February 15, 2009 will

A better Caching system for Django

Django has pretty good support for caching, which is one of the easiest ways of speeding up a web application. The default is to cache for ten minutes, which means that if you get multiple requests for a page within a ten minute window then Django can serve up a stored copy of the page without hitting the database or rendering the HTML. The caching period can be set per-page and fragments of pages can be cached rather than the whole, but the system rests on the fact that it doesn't matter if the content doesn't change for a period of time.

Trouble is, not many web applications work that way. Consider a humble blog post with a piece of content and a list of comments. Granted, the post content isn't going to change very often and will probably never change again once the author has corrected all the typos, but a list of comments may change at any point through the life-time of the blog. If the page were cached, comments would not be visible on the page for a short period of time, which doesn't give that instant gratification that web users expect these days.

It would be nice if a web app could benefit from caching and still serve a fresh page when content changes. Alas, Django's default time-based caching is never going to achieve this. What is needed is a way of invalidating an item in the cache when there are changes that alter the content; using the blog example, this would be when the post content changes or a new comment is submitted. Django does give you the tools to do this -- using the low level cache API, you can construct a cache key (a simple string) that changes according to the page content, then store and retrieve your content manually. For example you might create a cache key with the modification date of the post, and the ID of the most recent comment. Then the page need only be rendered when the cache key isn't found in the cache. The downside of this approach is that it can take a little work to calculate the key (you may still have to hit the database to generate the cache key). This is not quite as nice as time-based caching, which will do negligible work for cached pages.

A better approach, which has the benefit of always serving a fresh page, and still requires negligible work for cached pages is to construct the cache key based on the request, then invalidate (i.e. delete) the cache key when the content changes. Again, this can be done with Django, although it has no explicit support for it. Such a system requires more work because the web app must track any event that could potentially require a fresh page to be generated, but has the major advantage that up-to-date pages are virtually always going to be available in the cache.

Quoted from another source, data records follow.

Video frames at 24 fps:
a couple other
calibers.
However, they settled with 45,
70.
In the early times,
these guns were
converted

I've written ad-hoc page-event cache systems a couple of times and they are a major headache to maintain. Even on simple pages there can be multiple events that may invalidate a cached page. What would be nice, is some formal way of associating a model instance with a the URL(s) that depend on it, so that when the instance is saved, the associated pages will be invalidated and re-generated at the next request.

I've not yet settled on the best way of implementing this, but it will probably be a decorator that builds up a mapping of object type plus primary key to its dependant URLs, and a mixin for models that hooks in to the save method.

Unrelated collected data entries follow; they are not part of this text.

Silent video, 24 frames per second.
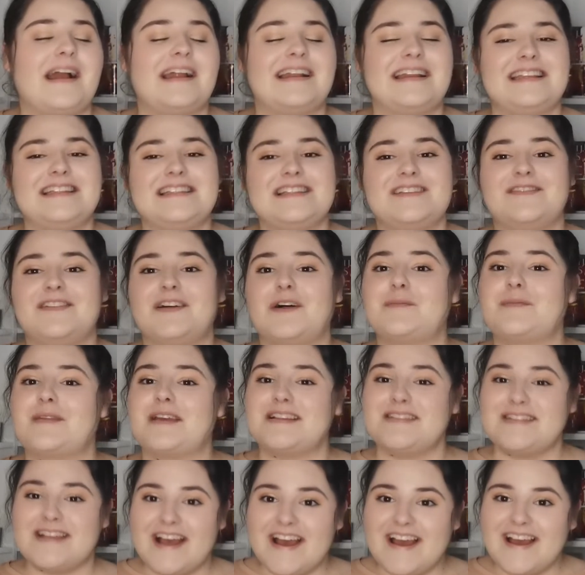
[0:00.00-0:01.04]
I need to film
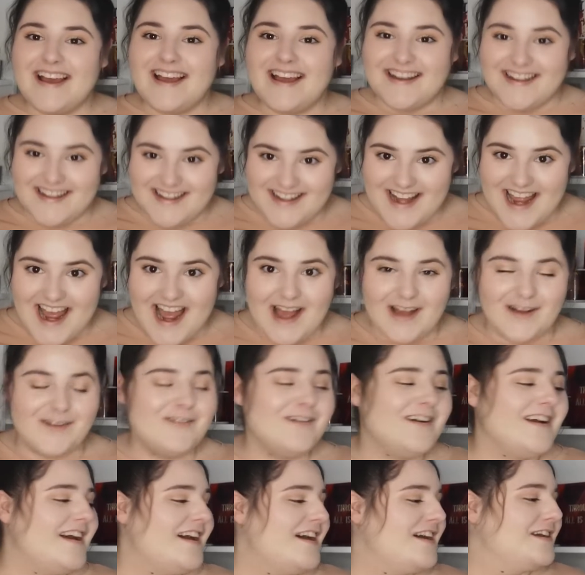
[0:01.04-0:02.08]
this
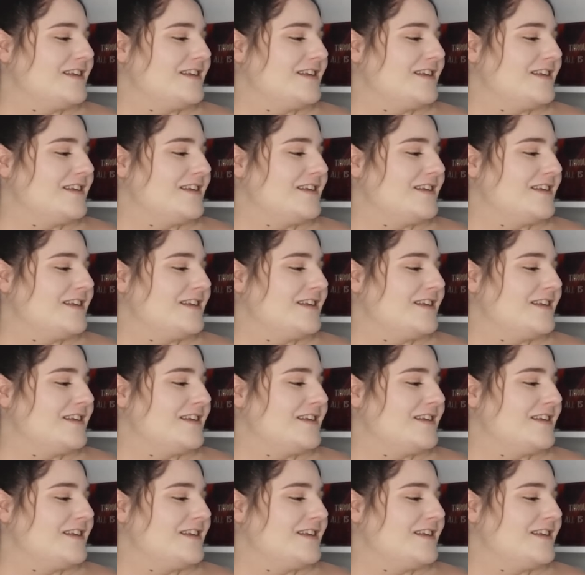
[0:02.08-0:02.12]
now.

I'm open to suggestions regarding the most elegant implementation, and any other potential solutions!

Use Markdown for formatting
*Italic* **Bold** `inline code` Links to [Google](http://www.google.com) > This is a quote > ```python import this ```
your comment will be previewed here
gravatar
Ronald Hobbs

Hi, I'm still new at Django so can't comment on implementation specific details like the decorators. But your approach is interesting, I've taken a slightly different approach with caching, instead of caching the page as a single unit, I've divided it up into parts which are combined at runtime, kind of a 1st level cache.

This doesn't give the same level of benefit as a front facing cache, i.e. you still have to hit some code, but the level of gain depends on where the load in your system is, e.g. back end heavy systems would receive a lot of benefit.

This also then allows portions of the page to remain in cache for much longer, and combining with your approach allows you to dynamically alter which portions of the page hit the cache, and which hit the backend.

In your blog example, you could permanently cache the blog post, and invalidate the comments (and re-cache them) whenever a new comment is added.

Its a bit of a balancing act between how much space to use in the cache vs the benefits of not hitting the backend.

gravatar
teserak

You can use StaticGenerator http://superjared.com/projects/static-generator/

gravatar
felix

you could use the save signal of the model. simply delete the cache on save.

that would be better then messing with the save method.

gravatar
Ferd

Traditionally, the biggest bottlenecks of any app end up being the database queries of all sort.

In most cases, the processing you do in your app is taking a fraction of the database time (especially if things like your templates are pre-compiled).

The easiest way to improve performance with caching would be to cache your queries that involve fetching data in your view (view for django, controller for other frameworks). Cache them indefinitely and then invalidate/update them when saving, updating or deleting content. Of course, this may not fit in the best way ever in Django (I haven't worked with it for such a long time), but it's what's possibly going to give you the fastest boost in performance without the users ever noticing out of sync data, while still leaving you all the control you want.